The main weaknesses of the present study are the absence of long-term follow-up, small sample size, and no physical function and quality-of-life assessment. Also, there is no universal technique or cutoff point of muscle thickness to consider “low” or “high.”

The strengths are the prospective nature of the study, the use of a bedside technique for real-time and real-life measurements (that can be performed in the daily practice), and the high performance of the constructed model to predict in-hospital mortality.
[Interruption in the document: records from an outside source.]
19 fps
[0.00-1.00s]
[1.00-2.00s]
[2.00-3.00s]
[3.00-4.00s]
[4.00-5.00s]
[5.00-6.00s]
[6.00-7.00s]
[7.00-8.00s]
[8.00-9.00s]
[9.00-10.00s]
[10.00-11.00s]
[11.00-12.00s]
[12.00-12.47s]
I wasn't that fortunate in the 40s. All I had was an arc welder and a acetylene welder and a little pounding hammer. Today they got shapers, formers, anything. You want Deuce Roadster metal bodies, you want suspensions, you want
Since the beginning, lean body mass has been considered one of the most important prognostic factors, relating malnutrition and/or low muscular mass with worse outcomes. New technologies are emerging, and the bedside evaluation of muscle mass in ICU population has been progressing giving us the opportunity to overcome the usual difficulties in this scenario.

5. Conclusion

In the present study, RF and VI thickness measured by ultrasound as a surrogate of muscle mass was found to be an independent protective factor for mortality despite the illness severity in critically ill adult patients. Studies with more patients, centers, long-term follow-up (considering physical function and quality of life), and a wider variety of measurements in each patient are required in the future.